**How to complete this task:**
A faithful transcription of all the data, images excluded, is the required answer.

**Stored data:**
BEGIN
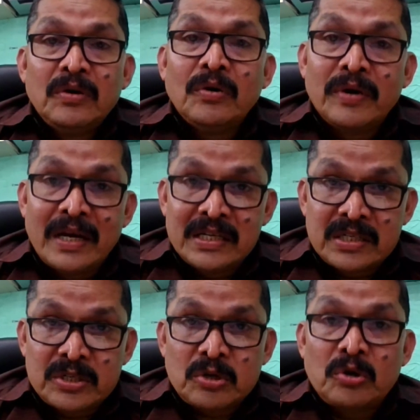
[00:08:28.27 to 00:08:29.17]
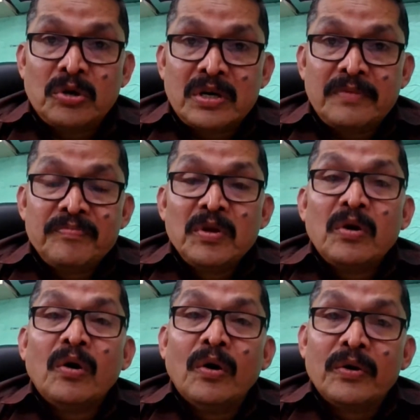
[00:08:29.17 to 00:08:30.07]
or as stroke
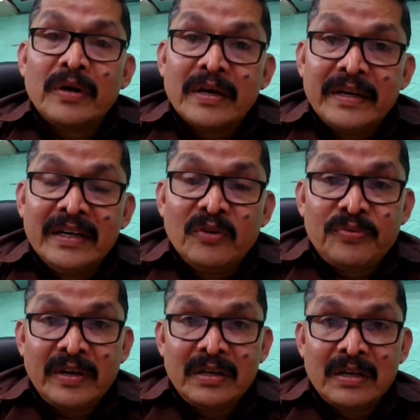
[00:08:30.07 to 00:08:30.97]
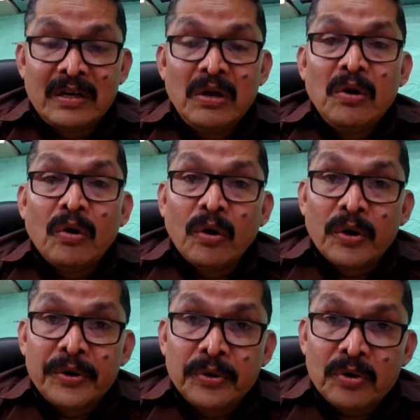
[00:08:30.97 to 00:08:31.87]
or renal failure
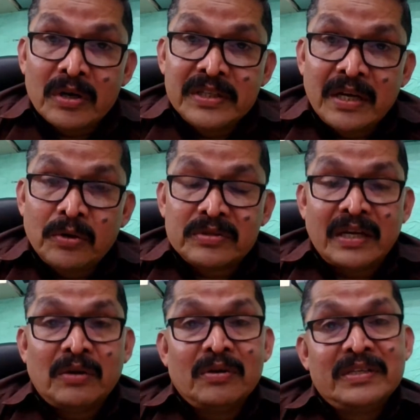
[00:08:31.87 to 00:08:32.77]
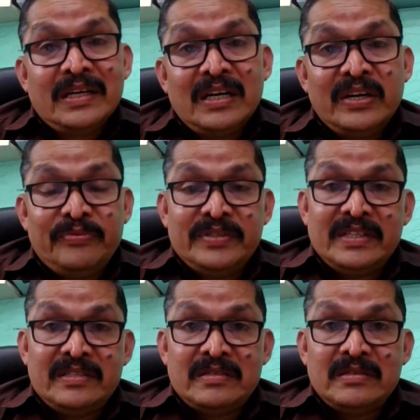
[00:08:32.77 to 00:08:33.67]
or neurological or psychological
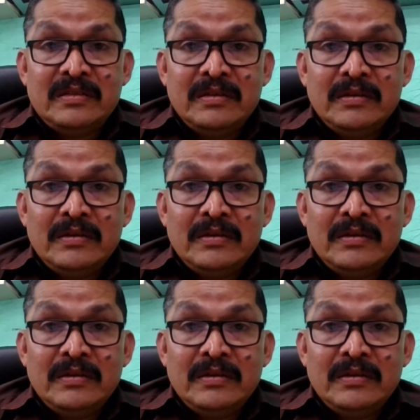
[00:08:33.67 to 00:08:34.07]
deficits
END
**Worked solution:**
[00:08:28.27 to 00:08:29.17]
[00:08:29.17 to 00:08:30.07]
or as stroke
[00:08:30.07 to 00:08:30.97]
[00:08:30.97 to 00:08:31.87]
or renal failure
[00:08:31.87 to 00:08:32.77]
[00:08:32.77 to 00:08:33.67]
or neurological or psychological
[00:08:33.67 to 00:08:34.07]
deficits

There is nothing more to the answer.